Construída do zero em uma imensa área aterrada do mar, a Songdo International City é inspirada em Nova York e nos canais de Veneza (embora não haja gôndolas, mas sim táxis aquáticos).

É um dos maiores empreendimentos imobiliários público-privados do mundo.

Songdo é um dos maiores empreendimentos imobiliários público-privados do mundo; acima, dois dos promotores do projeto — Foto: Getty Images via BBC
Songdo é um dos maiores empreendimentos imobiliários público-privados do mundo; acima, dois dos promotores do projeto — Foto: Getty Images via BBC

Quando a ilha artificial onde fica a cidade começou a ser erguida, em 2003, as empresas envolvidas previam um custo de US$ 40 bilhões.

O plano diretor foi elaborado pelo famoso escritório de arquitetura Kohn Pedersen Fox (KPF).

A americana Gale International, a coreana POSCO E&C e o governo da cidade metropolitana de Incheon — à qual pertence Songdo — foram responsáveis ​​pela implementação da infraestrutura avançada e do desenvolvimento nas fases posteriores.

E, embora a cidade tenha sido concluída em 2015, os primeiros moradores começaram a chegar antes, em 2009.

Sua localização no mapa, dizem os anúncios sobre a cidade, permite acesso a um terço da população mundial em um voo de até 3,5 horas de duração ao Aeroporto Internacional de Incheon.

A cidade cresce em volta do parque central, um imenso oásis com lagos, colocado estrategicamente no coração do projeto urbanístico desde o início.

 

O parque central é a principal atração da cidade — Foto: Getty Images via BBC
O parque central é a principal atração da cidade — Foto: Getty Images via BBC

As residências medem o consumo de eletricidade por minuto e o refletem em um painel.

Centenas de câmeras permitem saber quantos carros cruzaram a ponte que leva à cidade, e o tráfego é controlado por um imenso centro de controle.

É uma cidade muito verde, plana e fácil de se locomover de bicicleta – um paraíso para as famílias, dizem os moradores.

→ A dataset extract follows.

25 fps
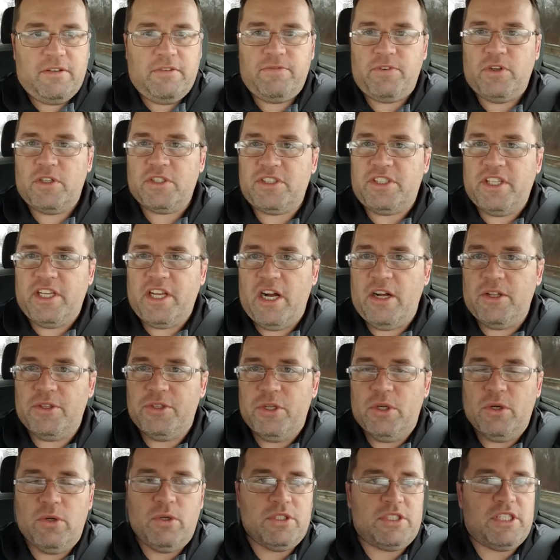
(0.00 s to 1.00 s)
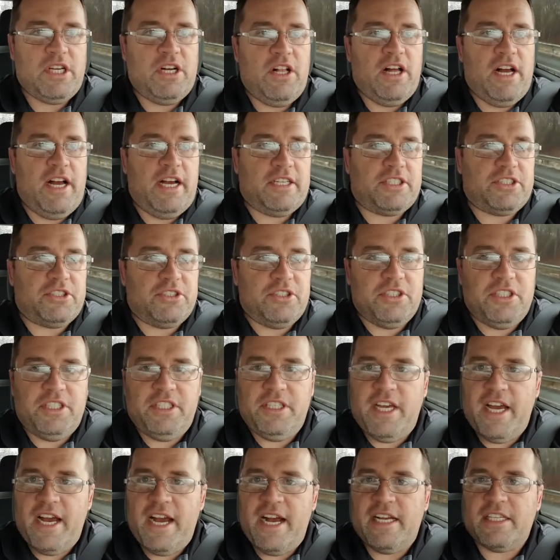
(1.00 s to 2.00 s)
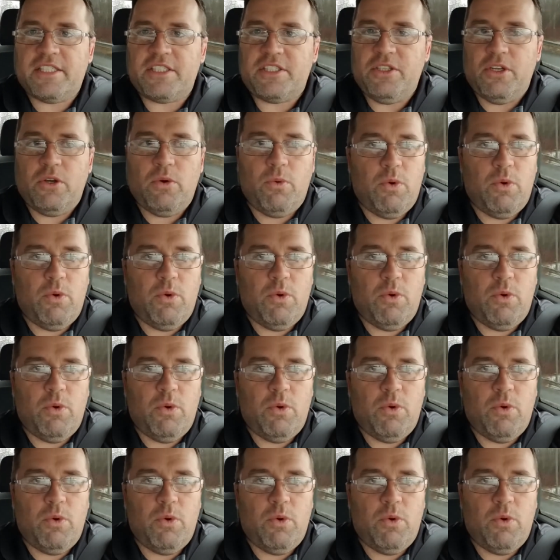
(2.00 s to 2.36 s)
first thing I'll do is I'll actually ask,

Songdo nasceu com uma filosofia clássica: é uma cidade verde, tecnológica, zona franca e internacional.

 

Muitas de suas inovações estavam à frente de seu tempo, como a criação de estações de recarga para carros elétricos ou a proibição do uso de água potável em banheiros de escritórios.

E seu sistema de reciclagem chama a atenção.

O lixo é praticamente invisível em Songdo — Foto: BBC
O lixo é praticamente invisível em Songdo — Foto: BBC

“Não se vê lixo na cidade. Acho que é um ótimo sistema. Permite que a cidade se mantenha limpa”, diz Parker.

Um mecanismo aspira os resíduos diretamente das cozinhas, e os leva por meio de uma vasta rede subterrânea de túneis até o centro de processamento.

 

Por isso não se vê caminhões de lixo ou grandes contêineres na cidade.

“A Coreia do Sul, em geral, é organizada e limpa. As pessoas são super-simpáticas. O nível de escolaridade é muito alto, você pode ver que eles são muito respeitosos com tudo”, afirma Alberto González, arquiteto urbano e morador de Songdo.

“A parte da comunicação é muito complicada, mas uma vez superado isso, é uma vida muito confortável.”

Para ele, Songdo contrasta com as cidades velhas e decadentes do resto da Coreia do Sul.

“Tem um tecido urbano muito diferente do resto da Coreia. É uma cidade que responde ao modelo de urbanismo do movimento moderno.”

Na verdade, diz ele, não para de chegar gente por ali.